- _Record set_
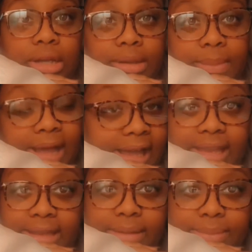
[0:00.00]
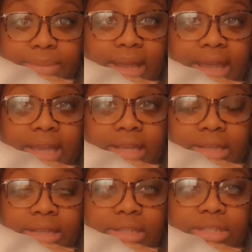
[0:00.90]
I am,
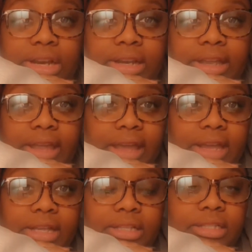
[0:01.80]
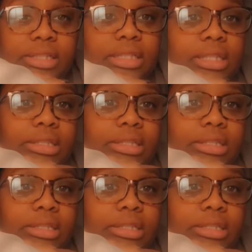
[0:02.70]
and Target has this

--

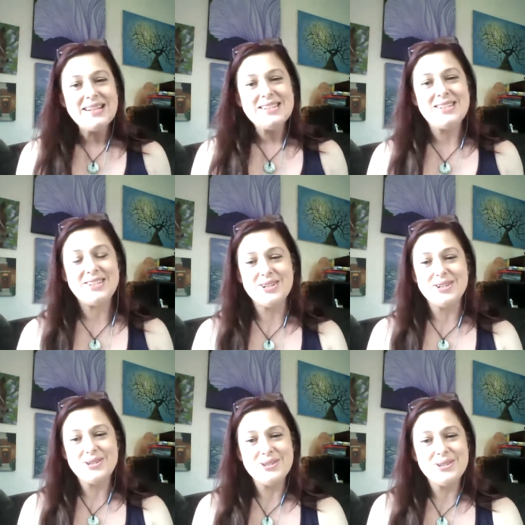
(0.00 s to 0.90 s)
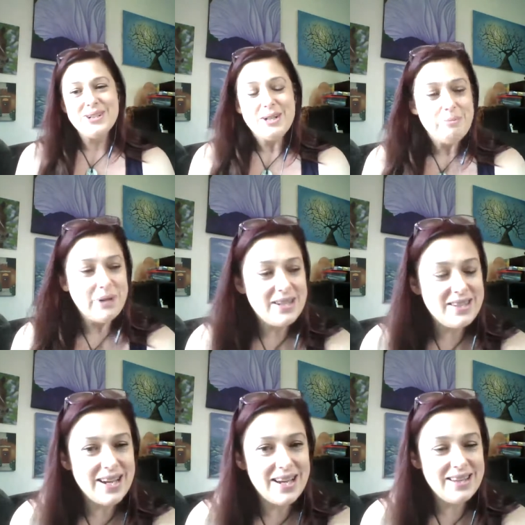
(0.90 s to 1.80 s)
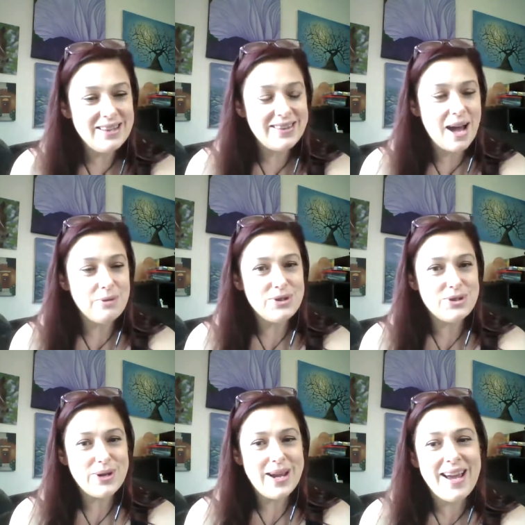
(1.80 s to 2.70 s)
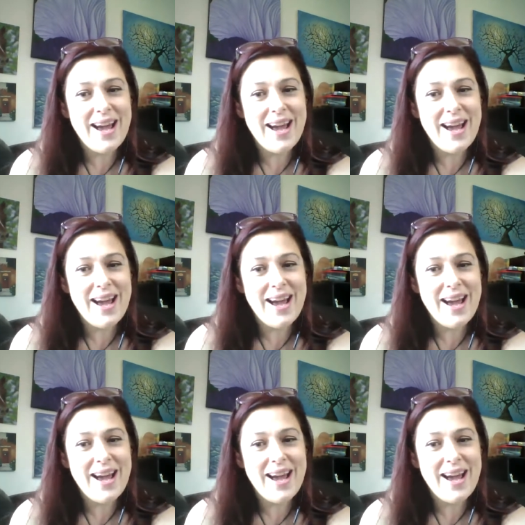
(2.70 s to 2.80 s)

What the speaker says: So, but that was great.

- _Task details_
Retype, exactly and with no pictures, everything above from the line with "(0.00 s to 0.90 s)" down to the line with "What the speaker", both included.

- _Written response_
(0.00 s to 0.90 s)
(0.90 s to 1.80 s)
(1.80 s to 2.70 s)
(2.70 s to 2.80 s)

What the speaker says: So, but that was great.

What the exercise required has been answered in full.